Based on the stat I heard on the radio yesterday - that since the 1979 Pirates won the World Series, home teams in the World Series, Stanley Cup, and NBA championship series are 18-0 in Game Sevens, I'm saying that the Heat have to close it out tonight. They can't let the Mavs get back in this thing, or they're not breaking the trend.

Since I predicted the Heat in 6 back at the start of the finals, I'll say they do it tonight.
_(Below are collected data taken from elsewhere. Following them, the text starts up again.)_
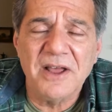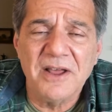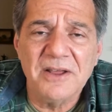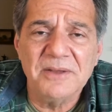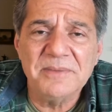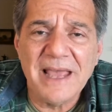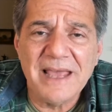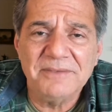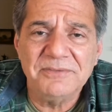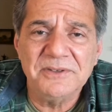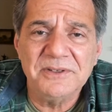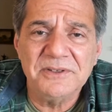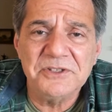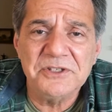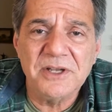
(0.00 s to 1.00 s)

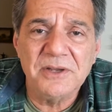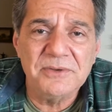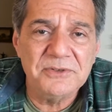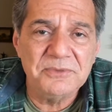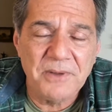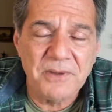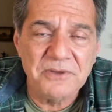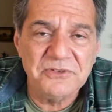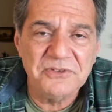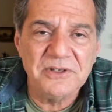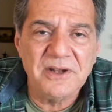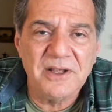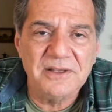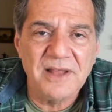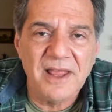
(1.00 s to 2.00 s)
after the show is
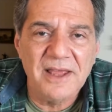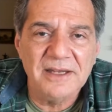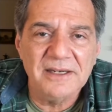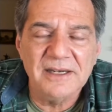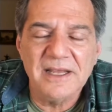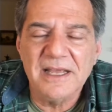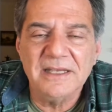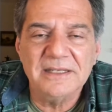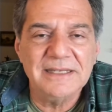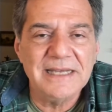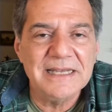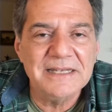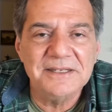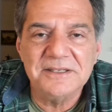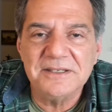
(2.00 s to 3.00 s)
posted online
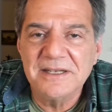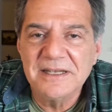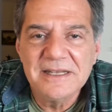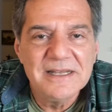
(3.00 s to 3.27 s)
andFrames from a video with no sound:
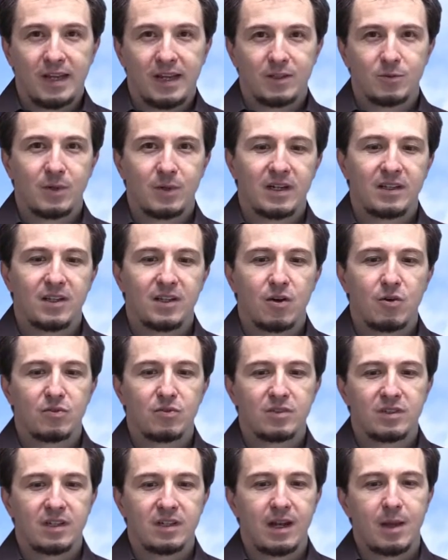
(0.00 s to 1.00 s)
and
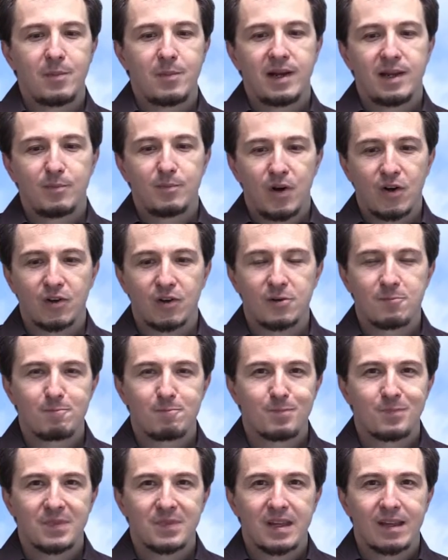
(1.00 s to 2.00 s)
well-known La Belle Époque.
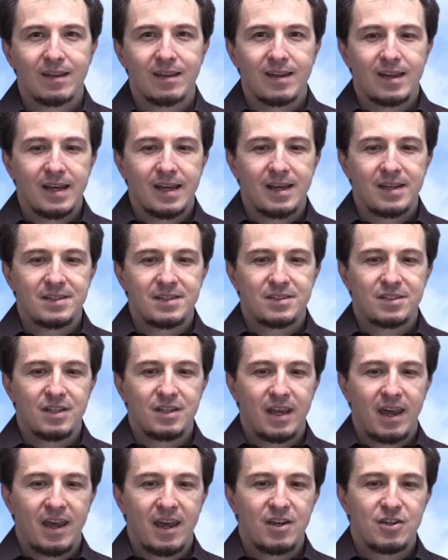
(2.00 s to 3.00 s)
It's
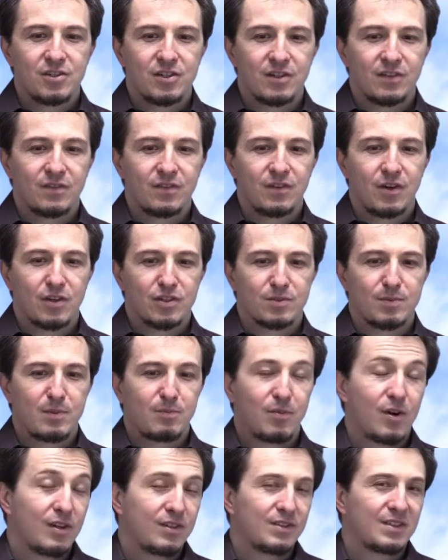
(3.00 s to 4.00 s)
the age of
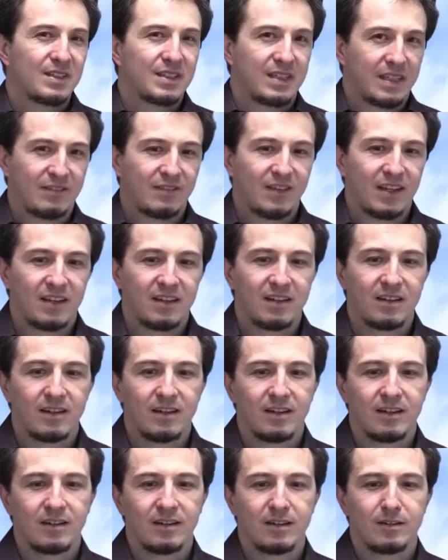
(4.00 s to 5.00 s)
cosmopolitan living.
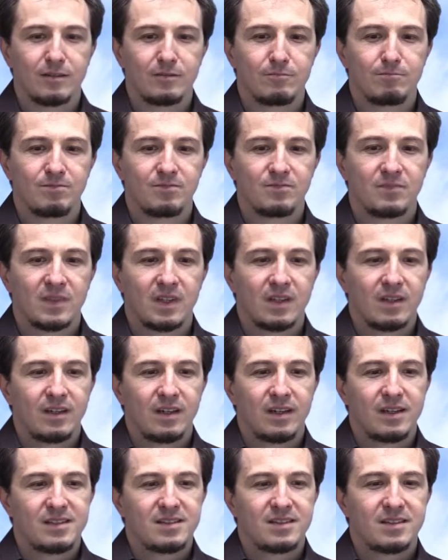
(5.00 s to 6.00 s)

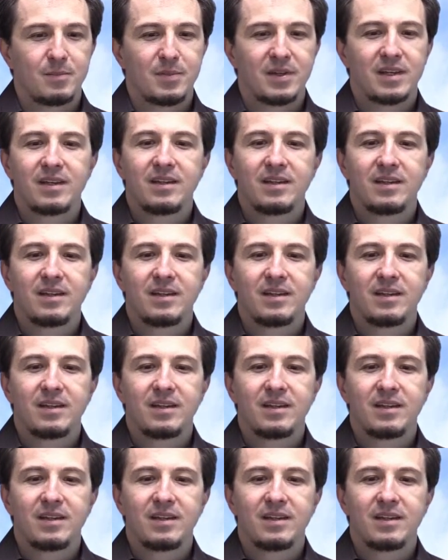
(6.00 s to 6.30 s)
It's theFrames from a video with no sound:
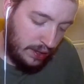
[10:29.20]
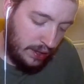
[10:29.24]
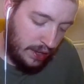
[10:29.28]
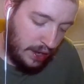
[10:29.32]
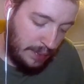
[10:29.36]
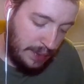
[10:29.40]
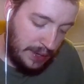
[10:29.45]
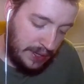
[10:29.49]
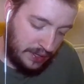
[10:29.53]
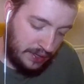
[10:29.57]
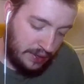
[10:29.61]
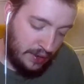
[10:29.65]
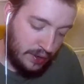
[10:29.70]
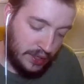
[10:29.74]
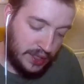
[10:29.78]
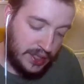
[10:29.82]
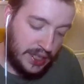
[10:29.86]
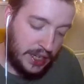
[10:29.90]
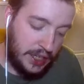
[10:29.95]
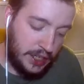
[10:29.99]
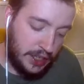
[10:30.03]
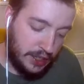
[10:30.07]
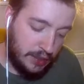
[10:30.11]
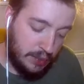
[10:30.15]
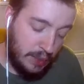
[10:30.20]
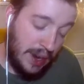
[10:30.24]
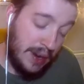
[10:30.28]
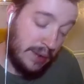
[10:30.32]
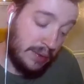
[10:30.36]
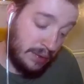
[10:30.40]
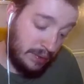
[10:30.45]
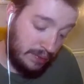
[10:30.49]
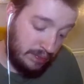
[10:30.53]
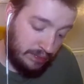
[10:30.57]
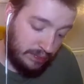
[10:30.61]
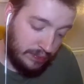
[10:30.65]
I mean, it's not session.
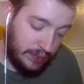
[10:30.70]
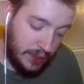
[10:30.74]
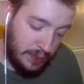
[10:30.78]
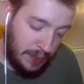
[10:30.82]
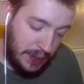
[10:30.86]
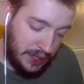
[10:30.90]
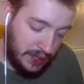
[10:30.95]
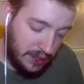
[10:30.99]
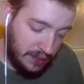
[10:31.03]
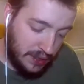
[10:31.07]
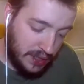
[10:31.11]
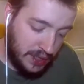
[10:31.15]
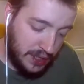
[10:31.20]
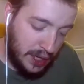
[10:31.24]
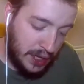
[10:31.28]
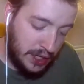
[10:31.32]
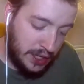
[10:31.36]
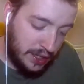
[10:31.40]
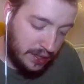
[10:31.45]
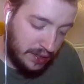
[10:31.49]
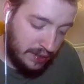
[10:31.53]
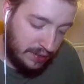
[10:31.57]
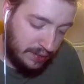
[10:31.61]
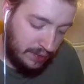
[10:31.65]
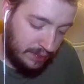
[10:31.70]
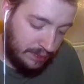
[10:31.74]
Well, depends on the session.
And while I picked Shaq for the MVP award, I don't think there's any doubt who will get it if Miami wins.

Enjoy the game, it should be a great one.


At 10:16 PM, Anonymous J.R. said...

Good call.

Amazing how much better this season's final (not "Finals") was without the boring Spurs and Pistons in the mix.

I actually watched the fourth quarters of more than two games this year.

Back-to-back nights with first time champions in subpar sports markets.

At 11:09 PM, Blogger Alex said...

Agreed on the much improved final. I really enjoyed the playoffs this year. The Spurs should be around for a while, but hopefully the Pistons will get eclipsed by some of the younger, more dynamic Eastern teams asap. I'd love to see some of the wide-open play we saw this season keep up in the coming years.